• _Exercise prompt_: Wherever "with" shows up in the records below, copy the whole line.

• _Records for this exercise_:

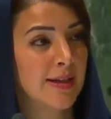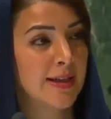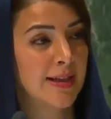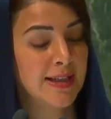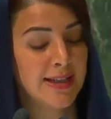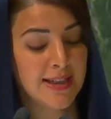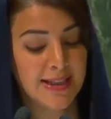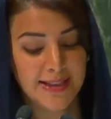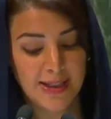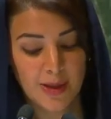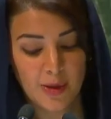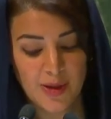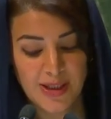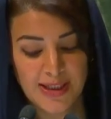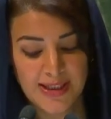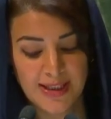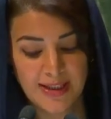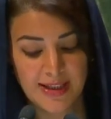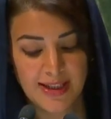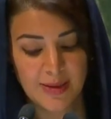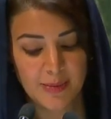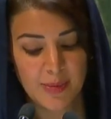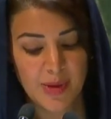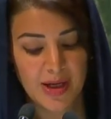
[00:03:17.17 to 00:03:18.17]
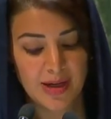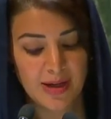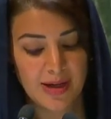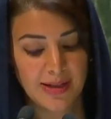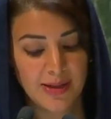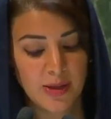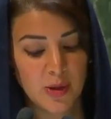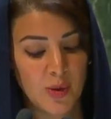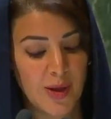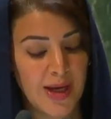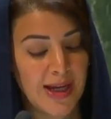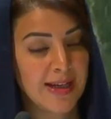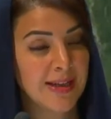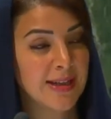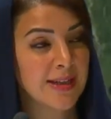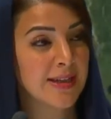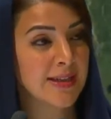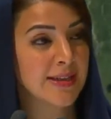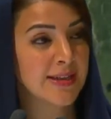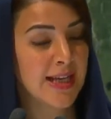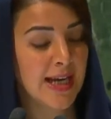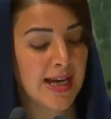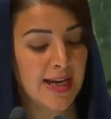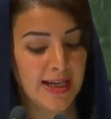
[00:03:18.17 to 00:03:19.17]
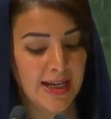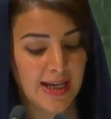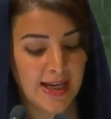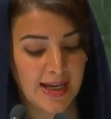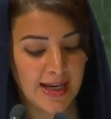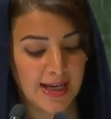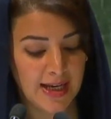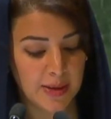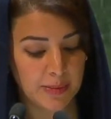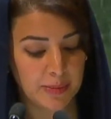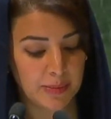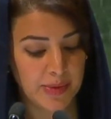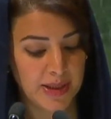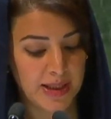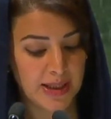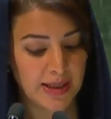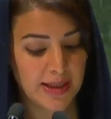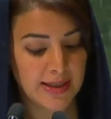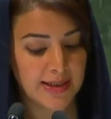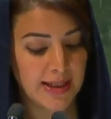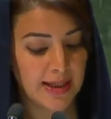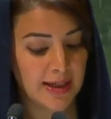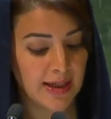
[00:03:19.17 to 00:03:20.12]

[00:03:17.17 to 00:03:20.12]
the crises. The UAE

* * *

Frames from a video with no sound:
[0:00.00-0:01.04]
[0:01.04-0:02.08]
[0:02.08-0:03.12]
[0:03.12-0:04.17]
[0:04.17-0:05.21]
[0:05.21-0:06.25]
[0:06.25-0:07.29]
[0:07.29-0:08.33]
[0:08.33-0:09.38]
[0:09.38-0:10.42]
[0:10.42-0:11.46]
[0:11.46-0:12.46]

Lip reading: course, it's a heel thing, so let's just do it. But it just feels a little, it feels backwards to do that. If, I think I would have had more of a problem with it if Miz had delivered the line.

• _Reply to the task_:
Frames from a video with no sound:
Lip reading: course, it's a heel thing, so let's just do it. But it just feels a little, it feels backwards to do that. If, I think I would have had more of a problem with it if Miz had delivered the line.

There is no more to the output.